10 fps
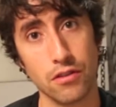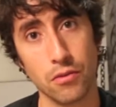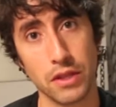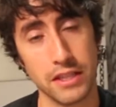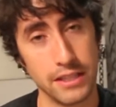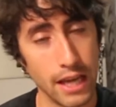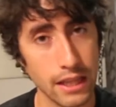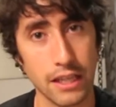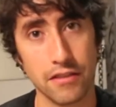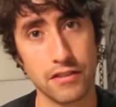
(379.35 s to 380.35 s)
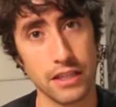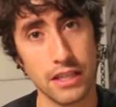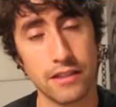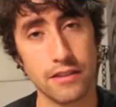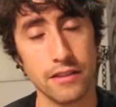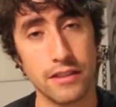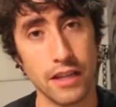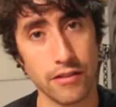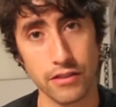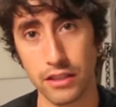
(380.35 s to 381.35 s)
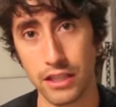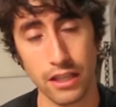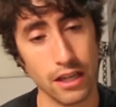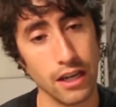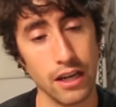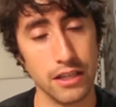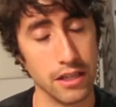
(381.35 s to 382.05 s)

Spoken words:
with the deadlift, it's definitely a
:::
ACTIVITY> All entries must be output unchanged, with every picture omitted.

WRITTEN ANSWER>
10 fps
(379.35 s to 380.35 s)
(380.35 s to 381.35 s)
(381.35 s to 382.05 s)

Spoken words:
with the deadlift, it's definitely a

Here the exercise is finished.